Exactly repeat all the records below, omitting the images they hold.
BEGIN Material supplied
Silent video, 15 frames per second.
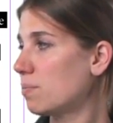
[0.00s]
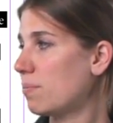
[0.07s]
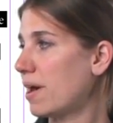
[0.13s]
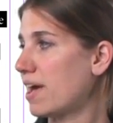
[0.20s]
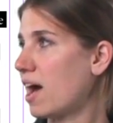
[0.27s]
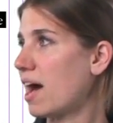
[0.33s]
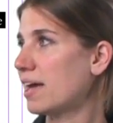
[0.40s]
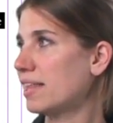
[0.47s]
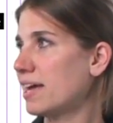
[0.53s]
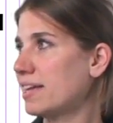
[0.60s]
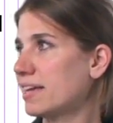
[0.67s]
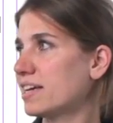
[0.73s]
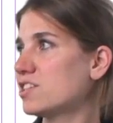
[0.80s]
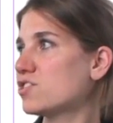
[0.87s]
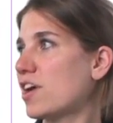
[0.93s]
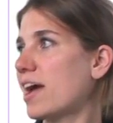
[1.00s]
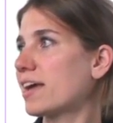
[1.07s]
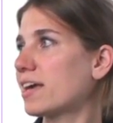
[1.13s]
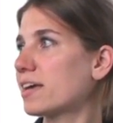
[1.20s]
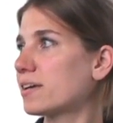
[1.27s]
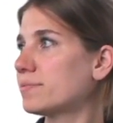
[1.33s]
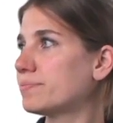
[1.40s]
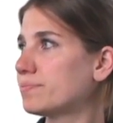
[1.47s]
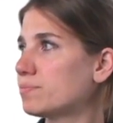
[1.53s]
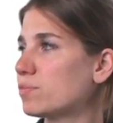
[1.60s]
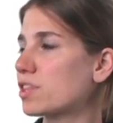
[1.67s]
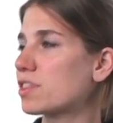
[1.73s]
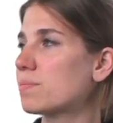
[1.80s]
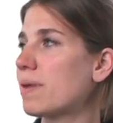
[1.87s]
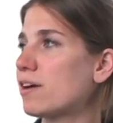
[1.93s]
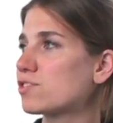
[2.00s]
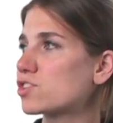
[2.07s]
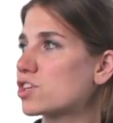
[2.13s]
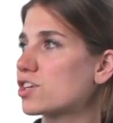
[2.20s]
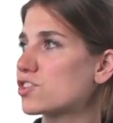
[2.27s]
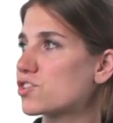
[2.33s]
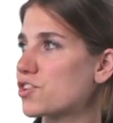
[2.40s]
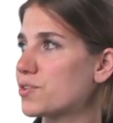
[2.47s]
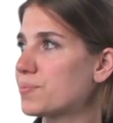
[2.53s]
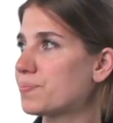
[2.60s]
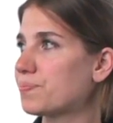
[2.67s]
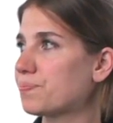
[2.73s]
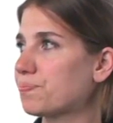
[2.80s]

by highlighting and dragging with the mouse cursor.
END Material supplied
Task answer:
Silent video, 15 frames per second.
[0.00s]
[0.07s]
[0.13s]
[0.20s]
[0.27s]
[0.33s]
[0.40s]
[0.47s]
[0.53s]
[0.60s]
[0.67s]
[0.73s]
[0.80s]
[0.87s]
[0.93s]
[1.00s]
[1.07s]
[1.13s]
[1.20s]
[1.27s]
[1.33s]
[1.40s]
[1.47s]
[1.53s]
[1.60s]
[1.67s]
[1.73s]
[1.80s]
[1.87s]
[1.93s]
[2.00s]
[2.07s]
[2.13s]
[2.20s]
[2.27s]
[2.33s]
[2.40s]
[2.47s]
[2.53s]
[2.60s]
[2.67s]
[2.73s]
[2.80s]

by highlighting and dragging with the mouse cursor.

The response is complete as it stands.